(Material supplied Opens)
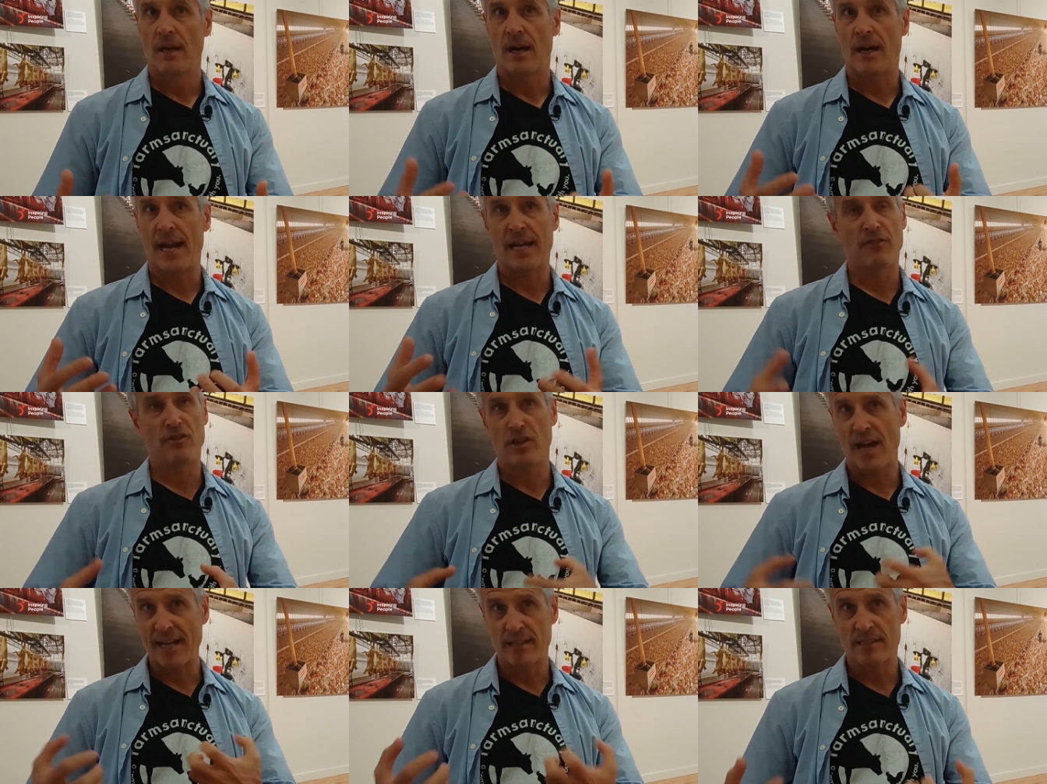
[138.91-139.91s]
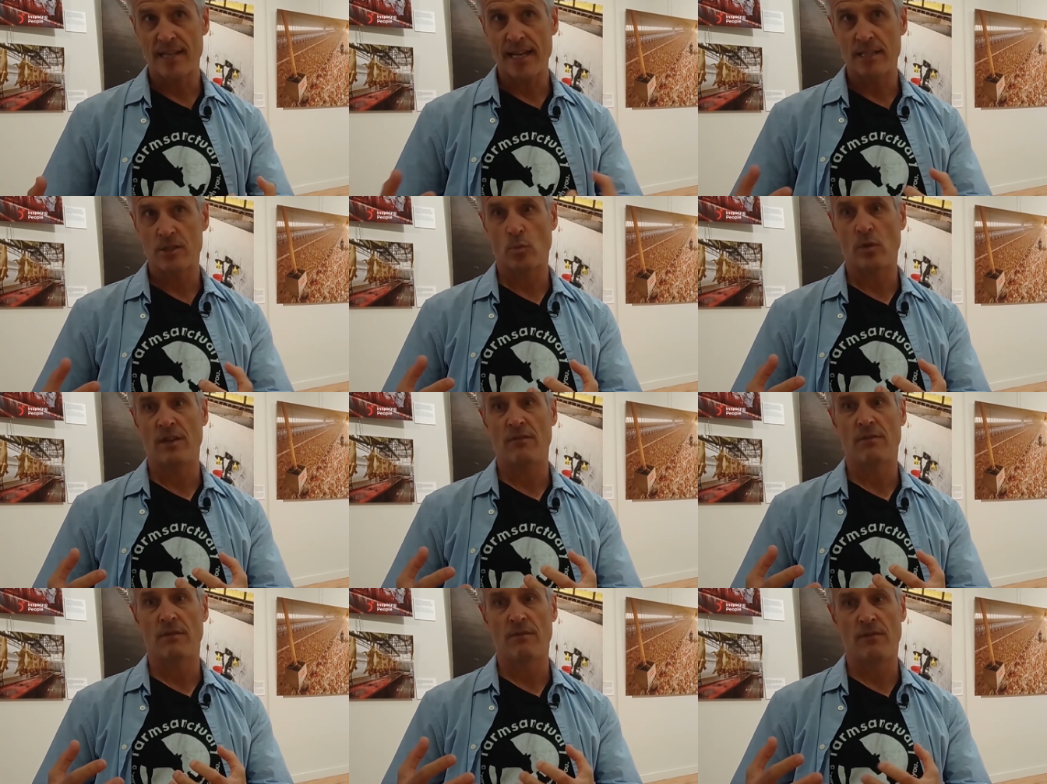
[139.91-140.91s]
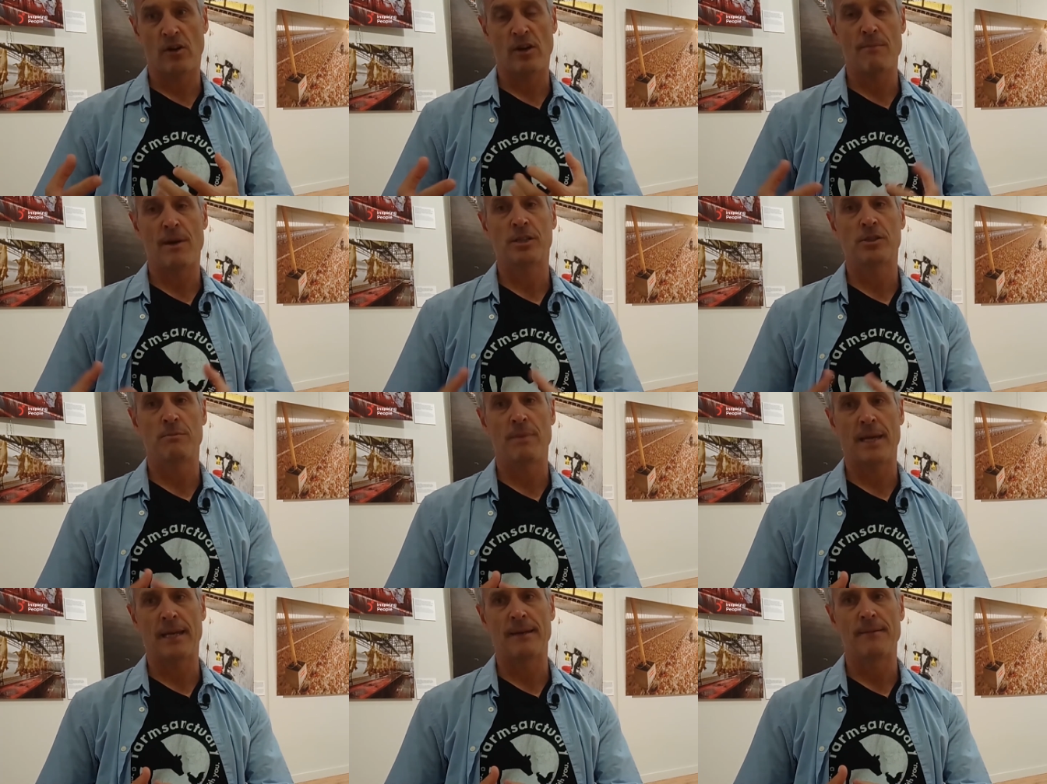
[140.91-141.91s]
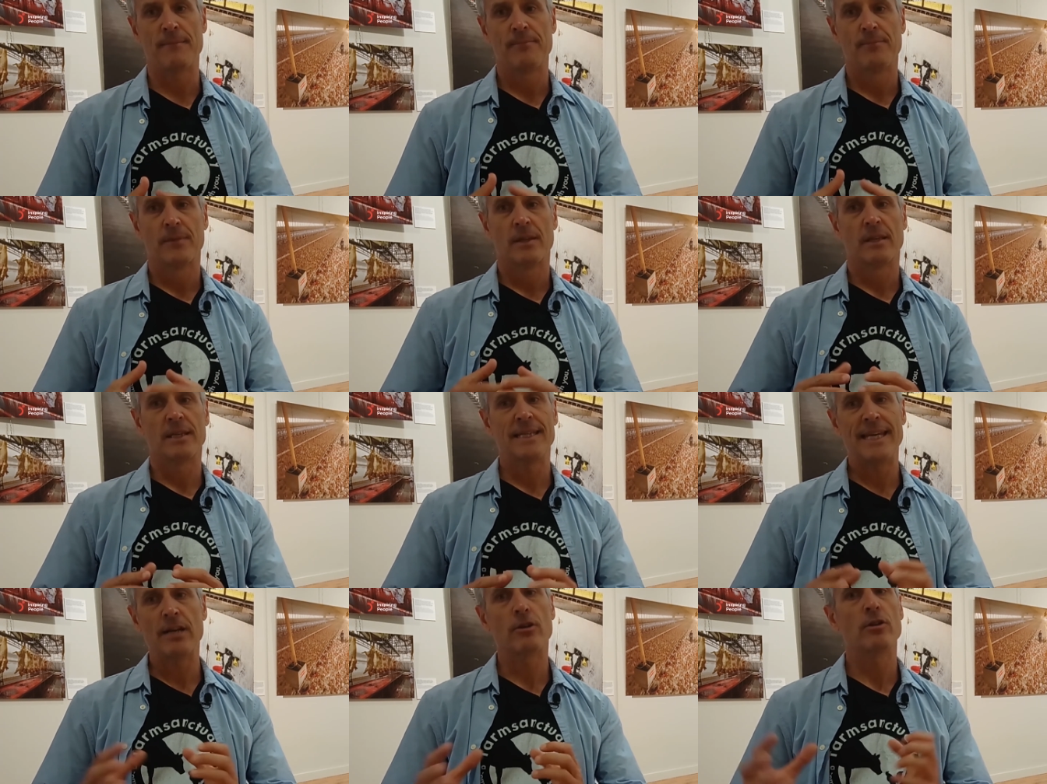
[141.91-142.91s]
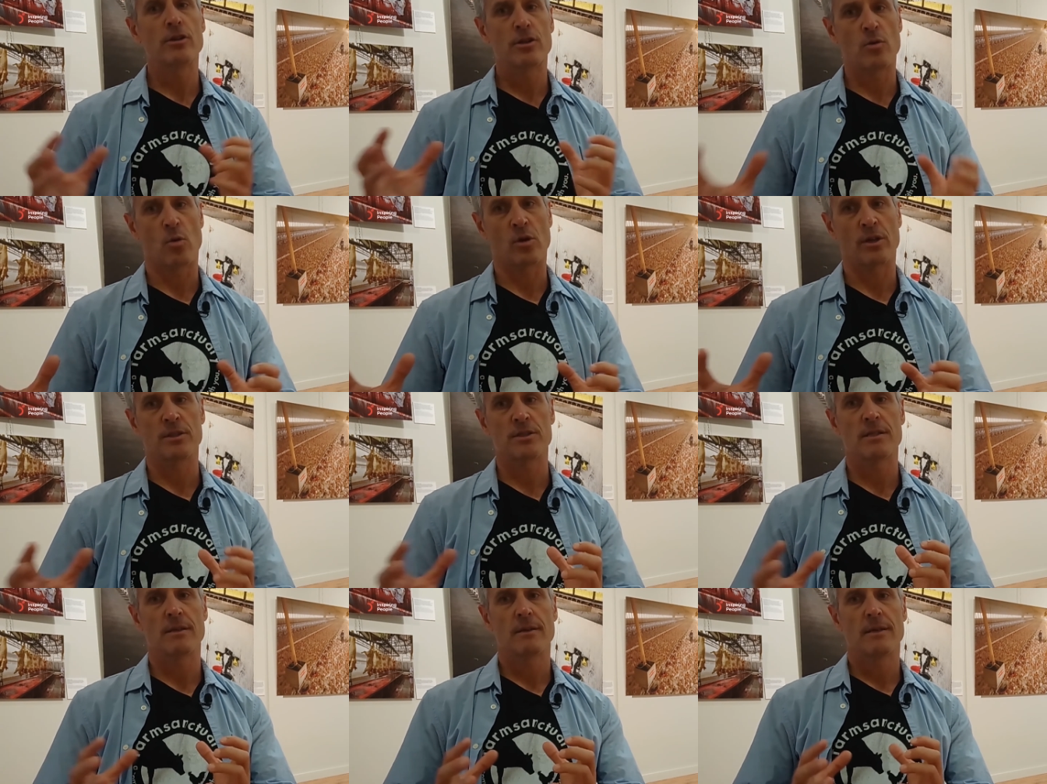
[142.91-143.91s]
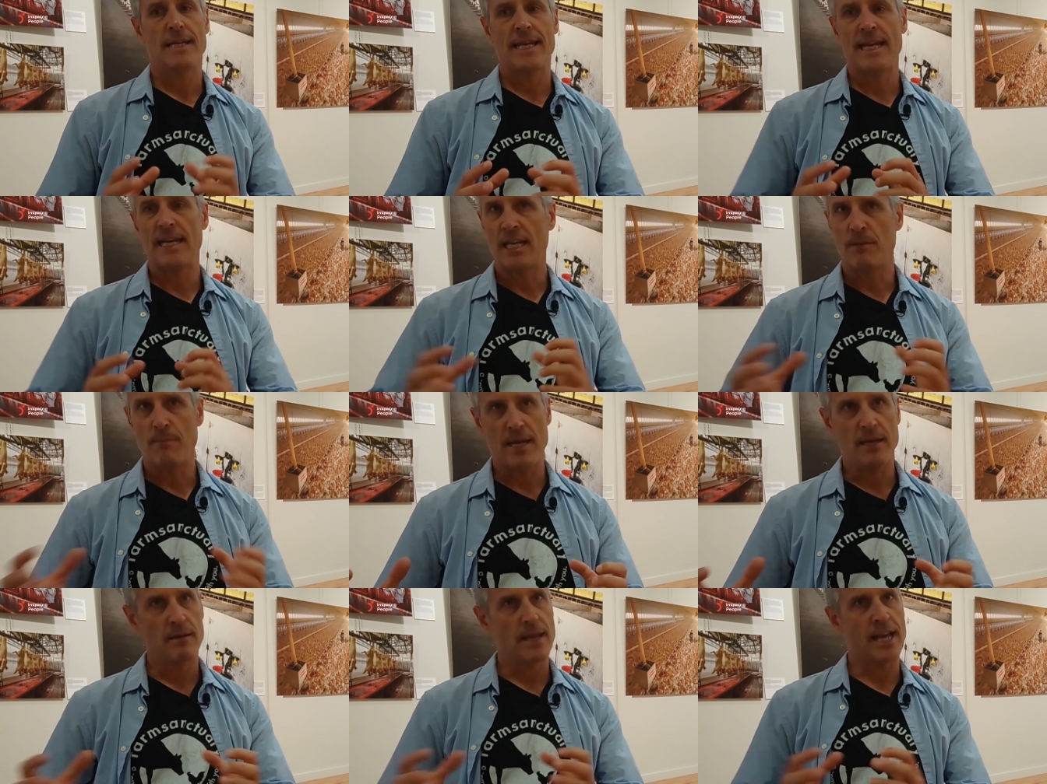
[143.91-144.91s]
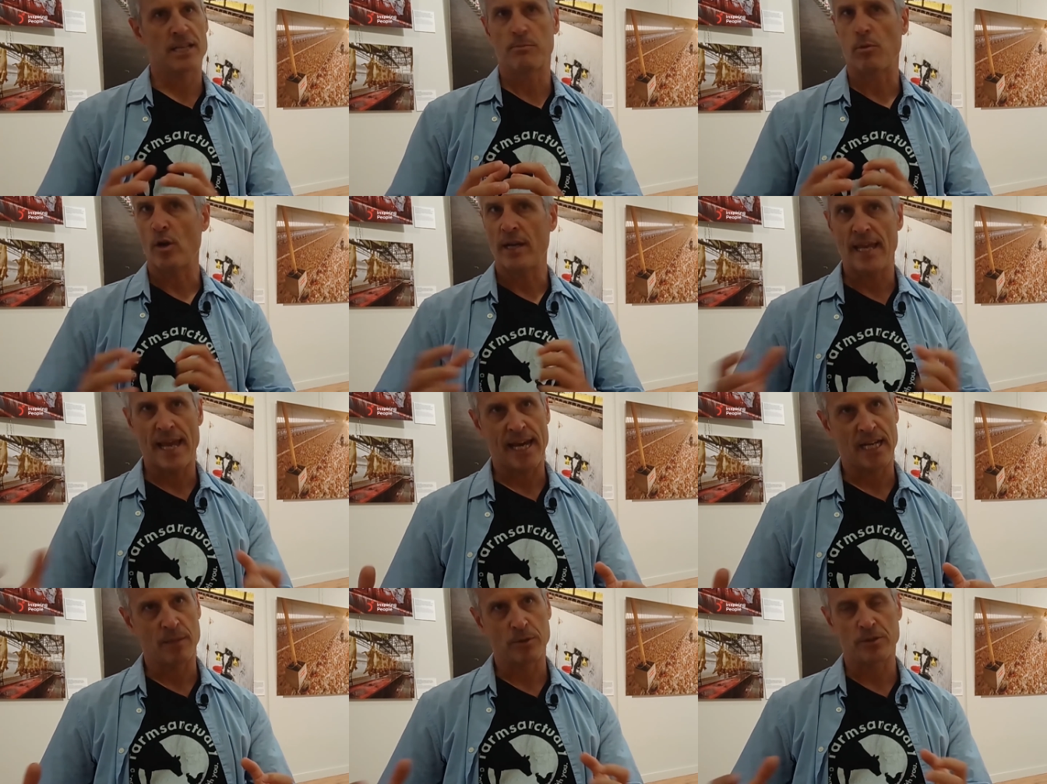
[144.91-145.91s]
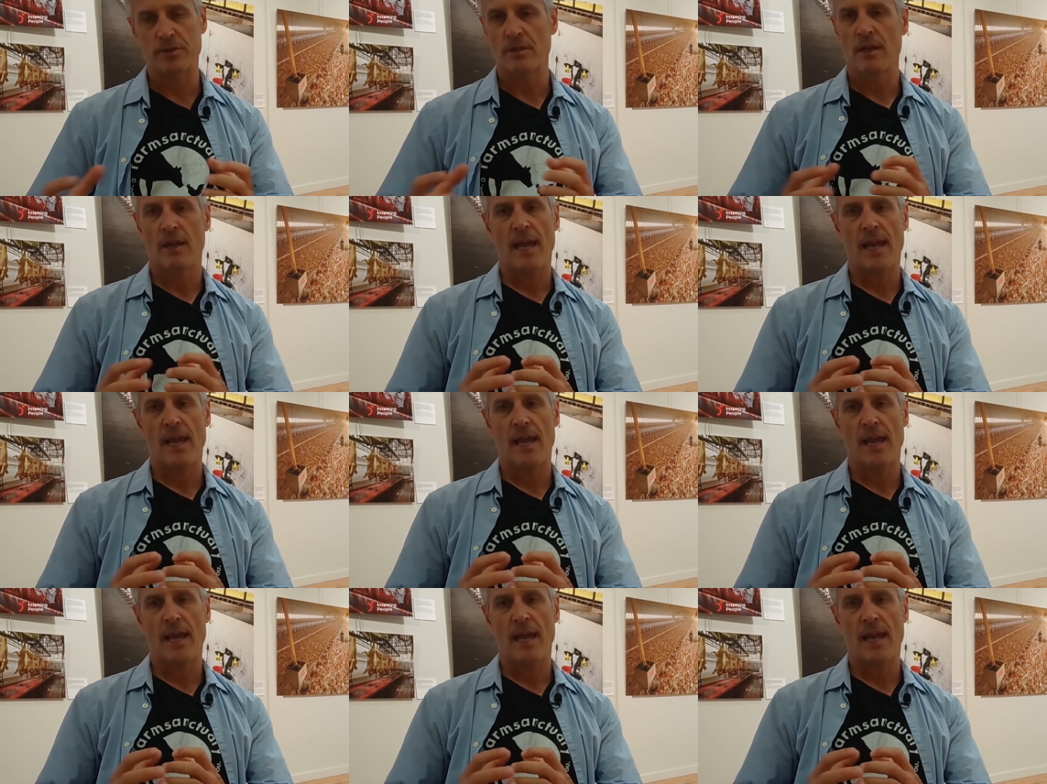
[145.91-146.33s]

And in the United States, we've very much been geared towards eating meat, exploiting animals,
(Material supplied Closes)
The lines from the one holding "[142.91-143.91s]" through the end of the material above are to be echoed exactly, both ends included. Do not include pictures.

Output of the task:
[142.91-143.91s]
[143.91-144.91s]
[144.91-145.91s]
[145.91-146.33s]

And in the United States, we've very much been geared towards eating meat, exploiting animals,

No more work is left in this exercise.